Double jeu dans la lutte antiterroriste, ingratitude malgré les milliards de dollars d'aide américaine: face au concert de critiques s'abattant sur le Pakistan, l'administration Obama se livre à un plaidoyer en faveur de la coopération «compliquée» avec Islamabad.

La mort d'Oussama Ben Laden, réfugié depuis six ans dans une ville-garnison à seulement une centaine de kilomètres au nord de la capitale pakistanaise, a été la goutte de trop après une série d'incidents qui ont mis à mal la relation entre les deux pays depuis le début de l'année.

Les critiques lancinantes sur l'action du Pakistan, allié de Washington depuis plusieurs décennies, se sont muées en réquisitoire de nombreux élus et observateurs.

«La suspicion mutuelle et le manque de coopération se sont cristallisés» après la mort du chef d'Al-Qaïda, résume la présidente de la commission du renseignement du Sénat, Dianne Feinstein.

Nombre de parlementaires veulent couper toute assistance au Pakistan, qui a empoché 21 milliards de dollars d'aide américaine depuis 2001, dont 14 milliards en matière de sécurité, selon un rapport du service de recherche du Congrès (CRS).

Islamabad est également accusé de protéger certains réseaux extrémistes qui alimentent l'insurrection en Afghanistan.

Humiliée par le raid des Navy Seals, l'armée pakistanaise a ordonné «une diminution très importante» des effectifs des instructeurs militaires américains présents sur leur territoire, a reconnu le plus haut gradé américain, l'amiral Mike Mullen.

Les services secrets pakistanais (ISI) ont de leur côté arrêté cinq informateurs pakistanais qui avaient aidé la CIA avant le raid contre Ben Laden, selon le New York Times.

Mais l'exécutif américain veut garder la tête froide. «La longue histoire de la relation américano-pakistanaise a eu ses hauts et ses bas», a relativisé jeudi le secrétaire américain à la Défense, Robert Gates, lors d'une conférence de presse.

«C'est une relation sur laquelle nous devons travailler des deux côtés. Et c'est compliqué», a-t-il reconnu.

Les deux pays ont besoin l'un de l'autre, selon lui. Pas seulement en raison de l'Afghanistan, où le Pakistan déploie 140 000 hommes le long de la frontière, mais parce que le Pakistan, puissance nucléaire, est un acteur important pour la stabilité régionale.

«La clé est de garder les lignes de communication ouvertes entre nos gouvernements et de continuer à communiquer l'un avec l'autre aussi ouvertement et honnêtement que possible», a plaidé M. Gates.

Devant le Sénat la veille, le ministre s'était montré plus cynique. «Après 27 ans à la CIA et quatre ans et demi à ce poste, je dirais que la plupart des gouvernements mentent les uns aux autres.

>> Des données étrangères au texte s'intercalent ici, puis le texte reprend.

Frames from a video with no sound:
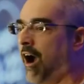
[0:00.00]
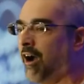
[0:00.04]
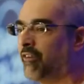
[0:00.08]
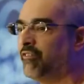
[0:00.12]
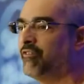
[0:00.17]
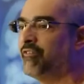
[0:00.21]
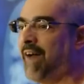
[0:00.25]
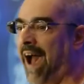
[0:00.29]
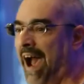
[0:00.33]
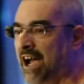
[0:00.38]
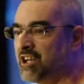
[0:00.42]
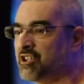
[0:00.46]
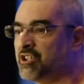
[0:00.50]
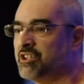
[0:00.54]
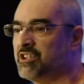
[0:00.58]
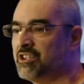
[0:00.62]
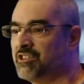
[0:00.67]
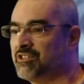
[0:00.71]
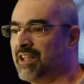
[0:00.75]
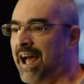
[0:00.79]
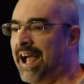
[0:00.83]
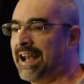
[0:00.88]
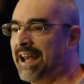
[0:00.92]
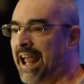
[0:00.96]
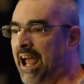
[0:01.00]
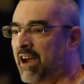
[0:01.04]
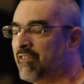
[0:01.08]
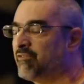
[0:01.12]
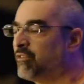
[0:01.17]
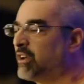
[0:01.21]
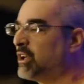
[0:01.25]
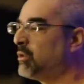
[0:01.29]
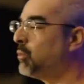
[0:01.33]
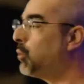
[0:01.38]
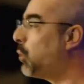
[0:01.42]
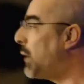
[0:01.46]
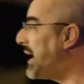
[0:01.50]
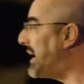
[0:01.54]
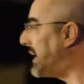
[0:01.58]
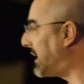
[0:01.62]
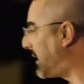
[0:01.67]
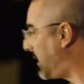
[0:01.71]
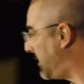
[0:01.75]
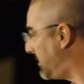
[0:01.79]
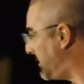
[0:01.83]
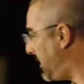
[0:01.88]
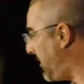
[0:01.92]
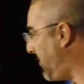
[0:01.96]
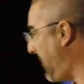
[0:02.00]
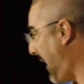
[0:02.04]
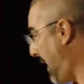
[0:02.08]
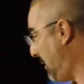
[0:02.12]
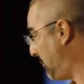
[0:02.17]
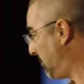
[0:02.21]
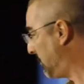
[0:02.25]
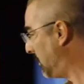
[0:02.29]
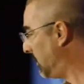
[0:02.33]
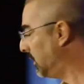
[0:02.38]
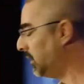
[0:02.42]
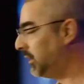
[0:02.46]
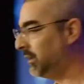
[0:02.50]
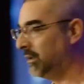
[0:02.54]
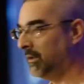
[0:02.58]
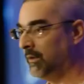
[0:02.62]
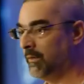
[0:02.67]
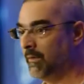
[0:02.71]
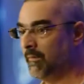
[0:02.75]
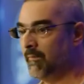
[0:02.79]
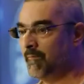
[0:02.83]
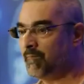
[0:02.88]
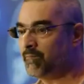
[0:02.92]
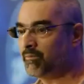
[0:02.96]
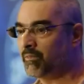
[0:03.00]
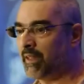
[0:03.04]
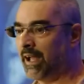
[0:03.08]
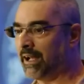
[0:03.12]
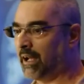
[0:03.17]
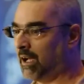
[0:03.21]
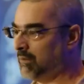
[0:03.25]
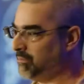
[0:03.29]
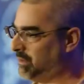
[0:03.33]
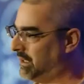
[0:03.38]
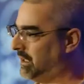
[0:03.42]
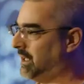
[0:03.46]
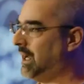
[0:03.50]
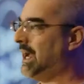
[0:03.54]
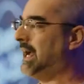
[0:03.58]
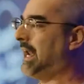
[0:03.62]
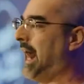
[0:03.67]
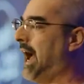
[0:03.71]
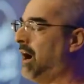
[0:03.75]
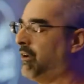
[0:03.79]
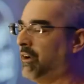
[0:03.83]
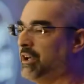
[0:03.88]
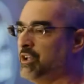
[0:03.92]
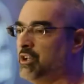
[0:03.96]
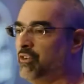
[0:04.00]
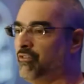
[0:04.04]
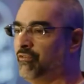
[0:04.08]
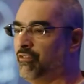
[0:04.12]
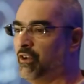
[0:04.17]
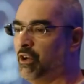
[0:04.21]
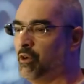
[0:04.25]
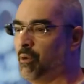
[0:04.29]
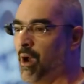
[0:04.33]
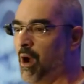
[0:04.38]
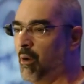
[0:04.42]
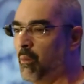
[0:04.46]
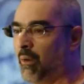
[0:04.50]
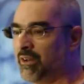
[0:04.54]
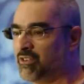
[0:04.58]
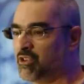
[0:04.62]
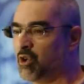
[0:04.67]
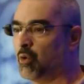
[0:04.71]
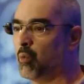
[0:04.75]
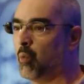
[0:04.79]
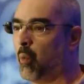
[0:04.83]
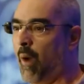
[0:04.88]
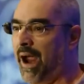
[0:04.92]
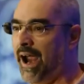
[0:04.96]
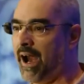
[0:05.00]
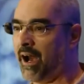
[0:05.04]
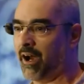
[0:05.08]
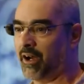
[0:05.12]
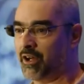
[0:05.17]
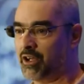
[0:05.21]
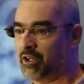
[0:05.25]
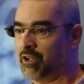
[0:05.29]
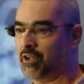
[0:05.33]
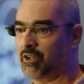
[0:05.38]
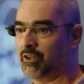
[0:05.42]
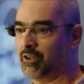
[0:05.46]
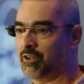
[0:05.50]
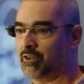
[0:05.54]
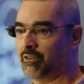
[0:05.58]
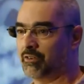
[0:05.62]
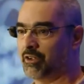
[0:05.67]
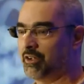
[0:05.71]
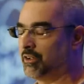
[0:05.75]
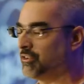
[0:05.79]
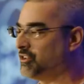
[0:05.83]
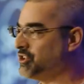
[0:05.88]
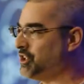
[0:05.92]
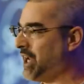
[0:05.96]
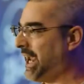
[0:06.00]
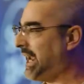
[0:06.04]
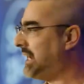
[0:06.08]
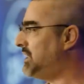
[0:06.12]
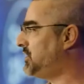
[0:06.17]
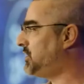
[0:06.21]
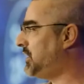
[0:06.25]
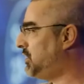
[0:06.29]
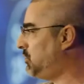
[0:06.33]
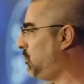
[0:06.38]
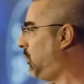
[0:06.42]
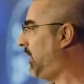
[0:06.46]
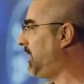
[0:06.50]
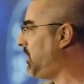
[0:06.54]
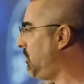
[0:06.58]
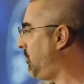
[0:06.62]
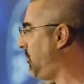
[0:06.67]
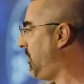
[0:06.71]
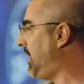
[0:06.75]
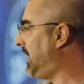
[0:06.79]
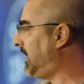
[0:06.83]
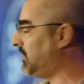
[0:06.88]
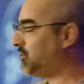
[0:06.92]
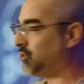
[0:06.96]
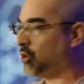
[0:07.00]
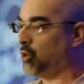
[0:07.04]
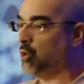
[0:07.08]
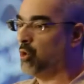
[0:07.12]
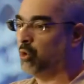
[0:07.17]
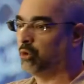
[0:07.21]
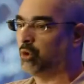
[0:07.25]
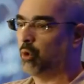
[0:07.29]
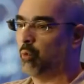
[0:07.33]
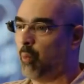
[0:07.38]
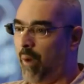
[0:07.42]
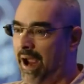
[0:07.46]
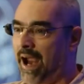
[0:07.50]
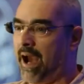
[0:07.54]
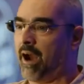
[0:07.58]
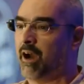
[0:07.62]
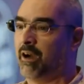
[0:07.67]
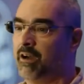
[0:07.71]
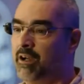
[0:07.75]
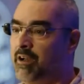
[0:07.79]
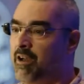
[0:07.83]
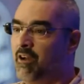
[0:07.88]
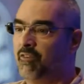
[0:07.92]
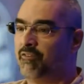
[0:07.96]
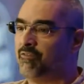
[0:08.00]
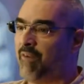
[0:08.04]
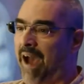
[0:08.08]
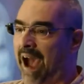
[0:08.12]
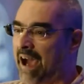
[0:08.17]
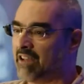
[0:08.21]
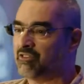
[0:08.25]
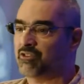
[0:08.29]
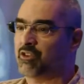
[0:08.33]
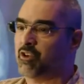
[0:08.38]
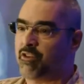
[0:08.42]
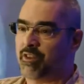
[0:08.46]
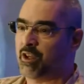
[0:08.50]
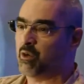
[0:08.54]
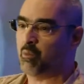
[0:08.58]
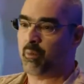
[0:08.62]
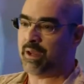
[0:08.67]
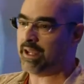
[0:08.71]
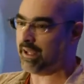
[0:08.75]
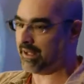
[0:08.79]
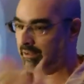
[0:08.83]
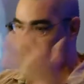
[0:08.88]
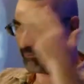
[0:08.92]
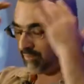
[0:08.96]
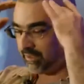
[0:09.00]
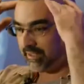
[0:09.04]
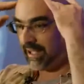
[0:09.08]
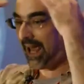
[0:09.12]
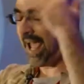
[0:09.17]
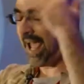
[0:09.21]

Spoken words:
our fashion design every week to them. Like, oh my God, how can you figure out what to wear? You're changing what you think is cool to wear faster than we can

C'est comme ça que ça marche», a-t-il lâché sans toutefois nommément citer le Pakistan.

L'amiral Mullen, qui revendique sa proximité avec le général Ashfaq Kayani, -patron de l'armée et homme fort d'Islamabad- se veut rassurant: après l'épisode Ben Laden, l'armée pakistanaise fait son «introspection», il faut lui «laisser un peu de temps et un peu d'espace», mais «il y aura des occasions pour que les relations s'améliorent».

Même son de cloche au département d'État, où l'on fait état d'une relation «forte» entre deux pays aux intérêts partagés, malgré les «difficultés».

À la Maison Blanche également, la relation bilatérale est perçue comme «compliquée», mais «extrêmement importante». Pour le porte-parole Jay Carney, la collaboration du Pakistan est «vitale et essentielle dans notre guerre contre les terroristes et le terrorisme».